Data excerpts section start
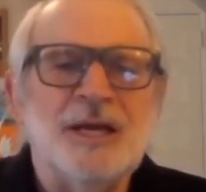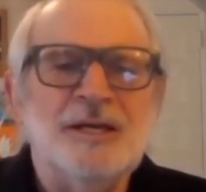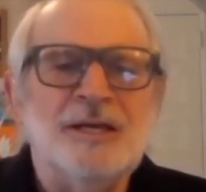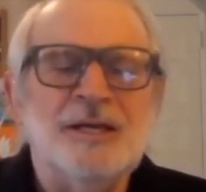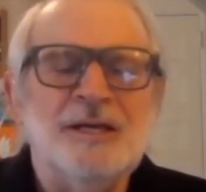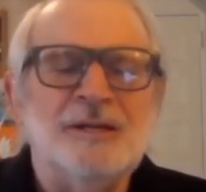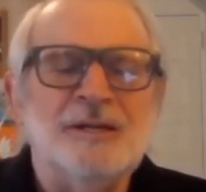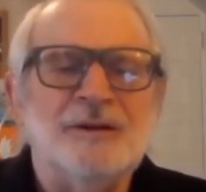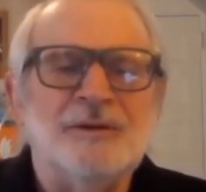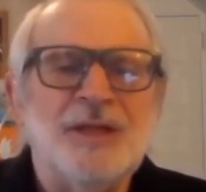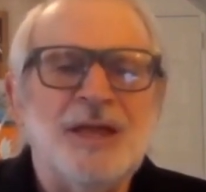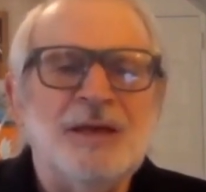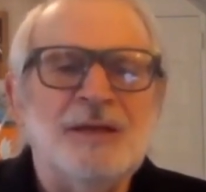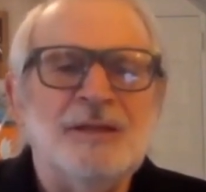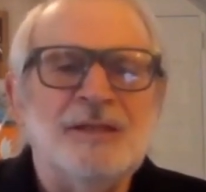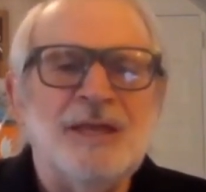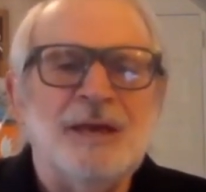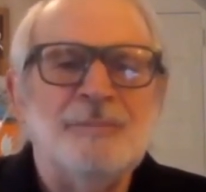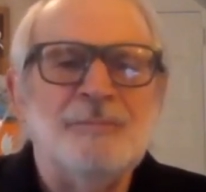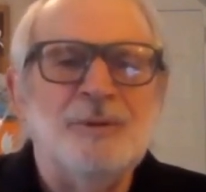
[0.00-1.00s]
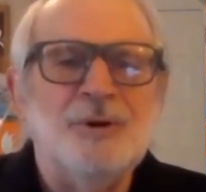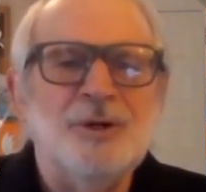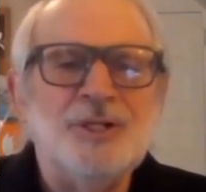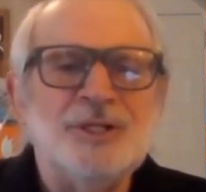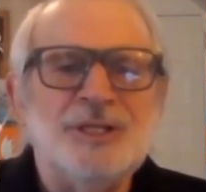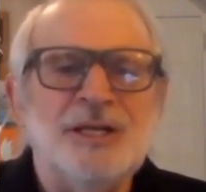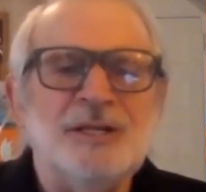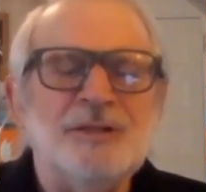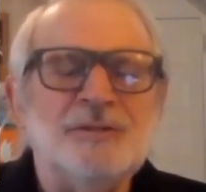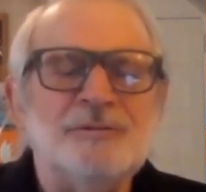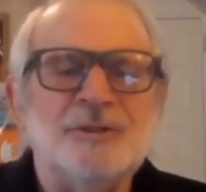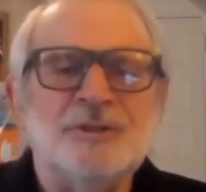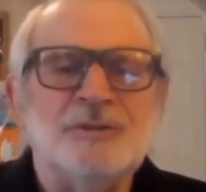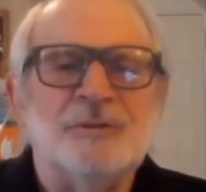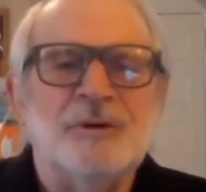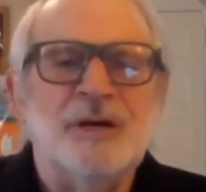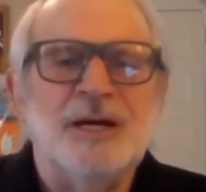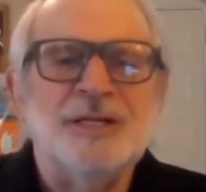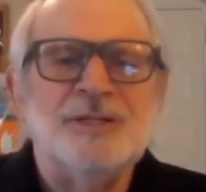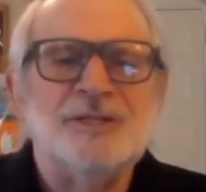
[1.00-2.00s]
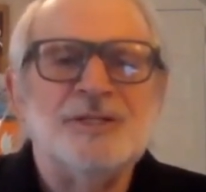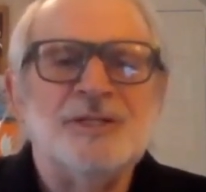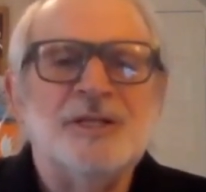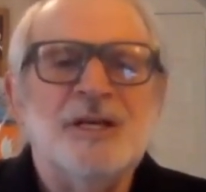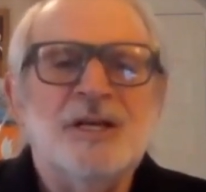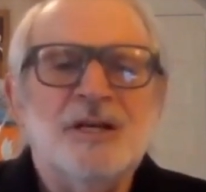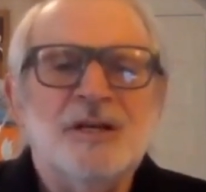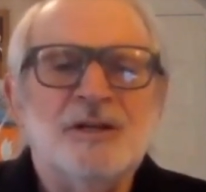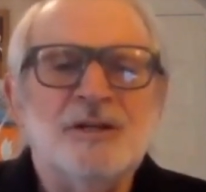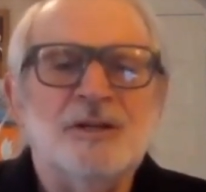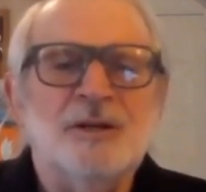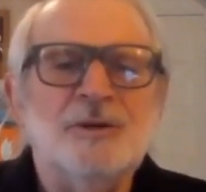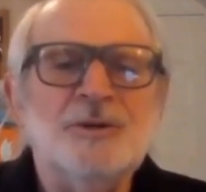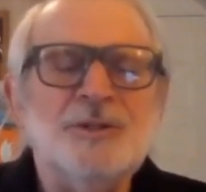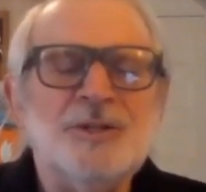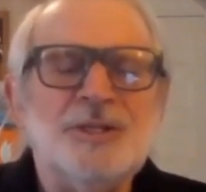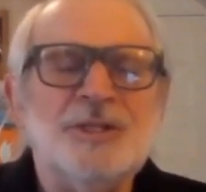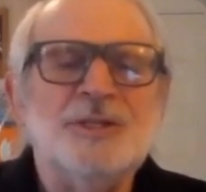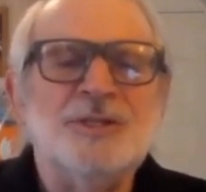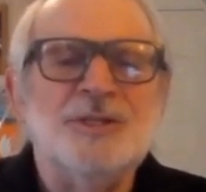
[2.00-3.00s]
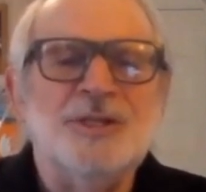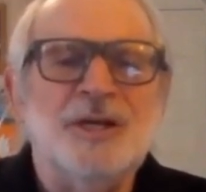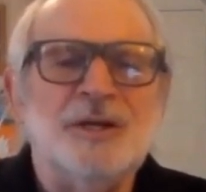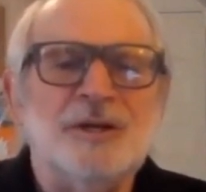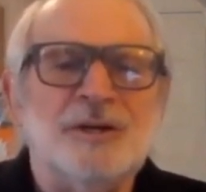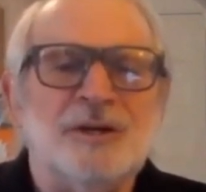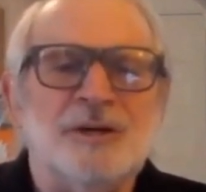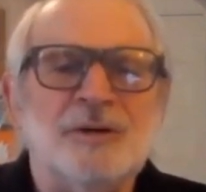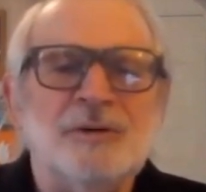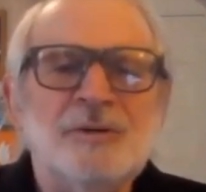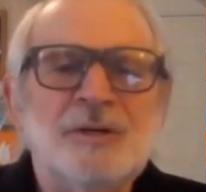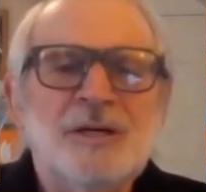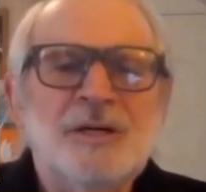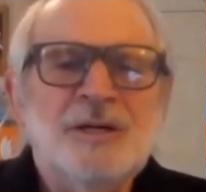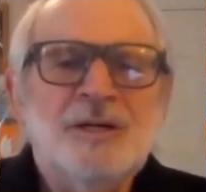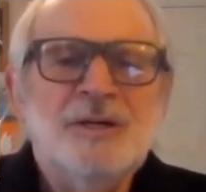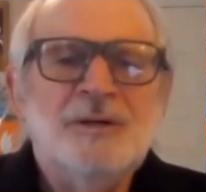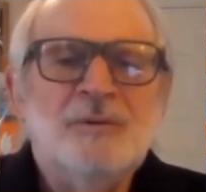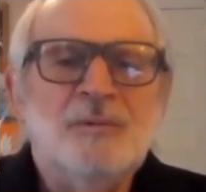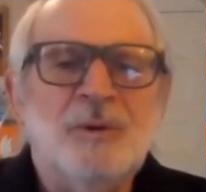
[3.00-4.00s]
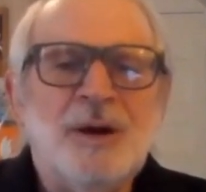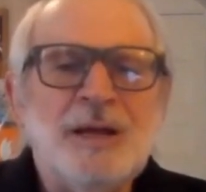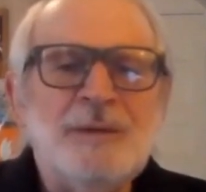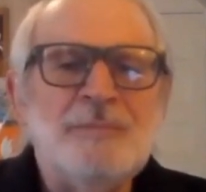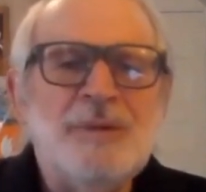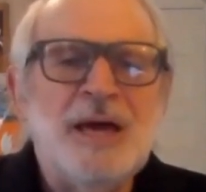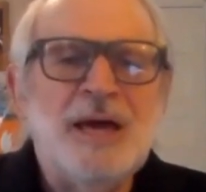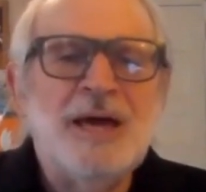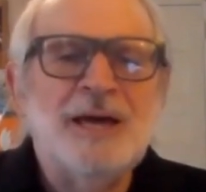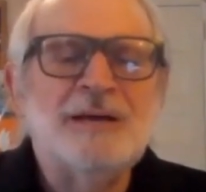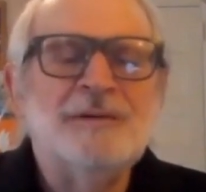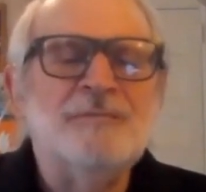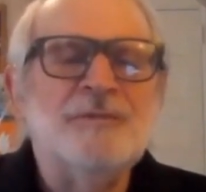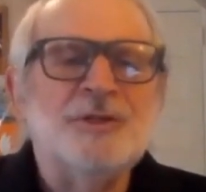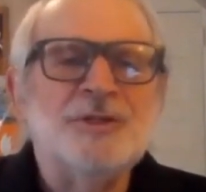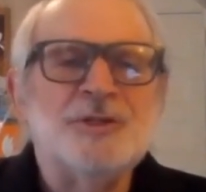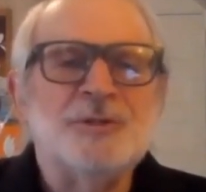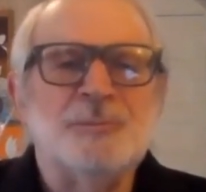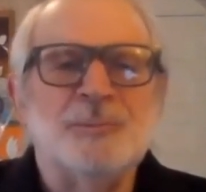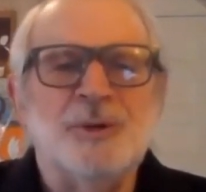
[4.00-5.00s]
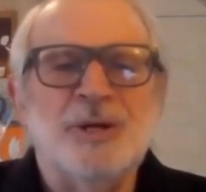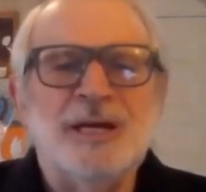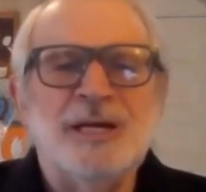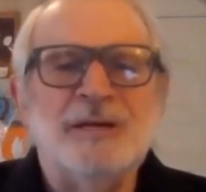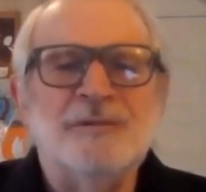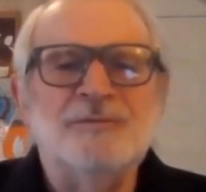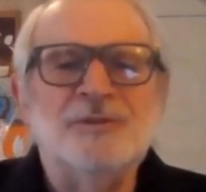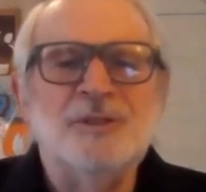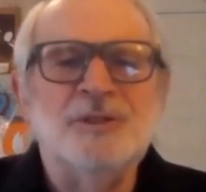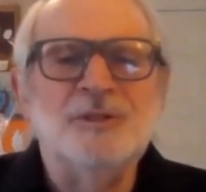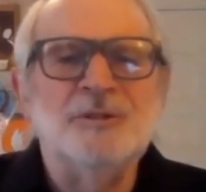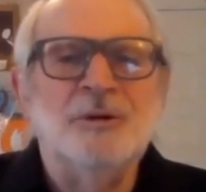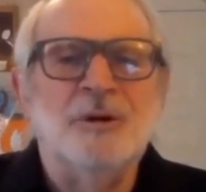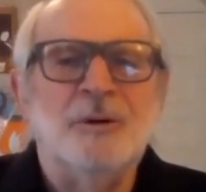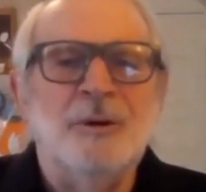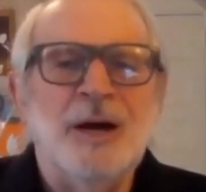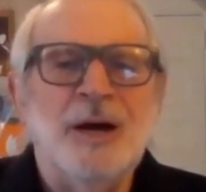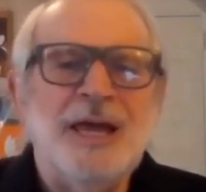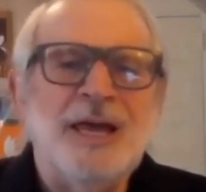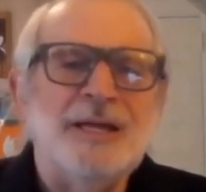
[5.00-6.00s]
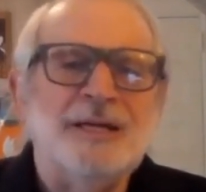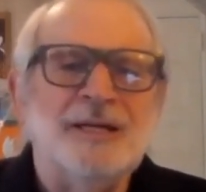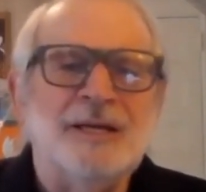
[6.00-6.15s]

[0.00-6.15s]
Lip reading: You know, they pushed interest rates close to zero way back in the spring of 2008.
Data excerpts section end
Data excerpts section start
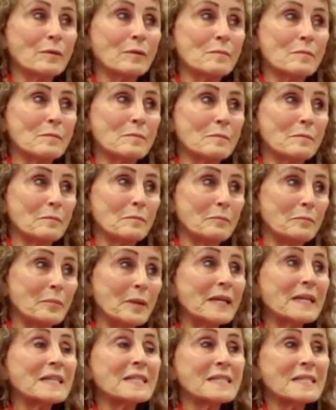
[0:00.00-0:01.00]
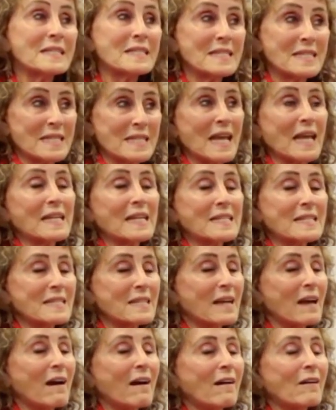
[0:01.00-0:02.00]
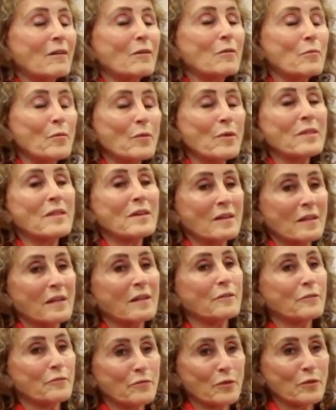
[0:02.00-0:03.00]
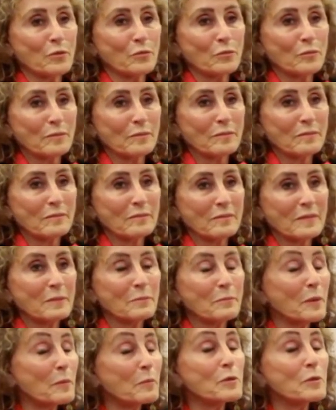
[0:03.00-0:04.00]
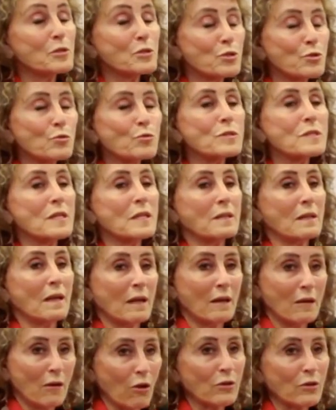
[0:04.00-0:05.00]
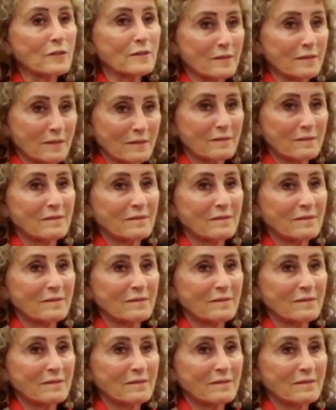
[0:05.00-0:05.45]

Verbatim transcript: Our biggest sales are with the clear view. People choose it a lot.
Data excerpts section end
Data excerpts section start
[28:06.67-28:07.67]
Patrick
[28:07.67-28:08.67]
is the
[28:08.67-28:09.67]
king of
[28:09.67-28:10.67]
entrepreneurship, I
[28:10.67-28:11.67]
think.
Data excerpts section end
» What is required
Range to copy from the records above: the line containing "[0.00-1.00s]" to the line containing "Lip reading: You", both included. Output those lines exactly and only those, skipping pictures.

» Answer to this task
[0.00-1.00s]
[1.00-2.00s]
[2.00-3.00s]
[3.00-4.00s]
[4.00-5.00s]
[5.00-6.00s]
[6.00-6.15s]

[0.00-6.15s]
Lip reading: You know, they pushed interest rates close to zero way back in the spring of 2008.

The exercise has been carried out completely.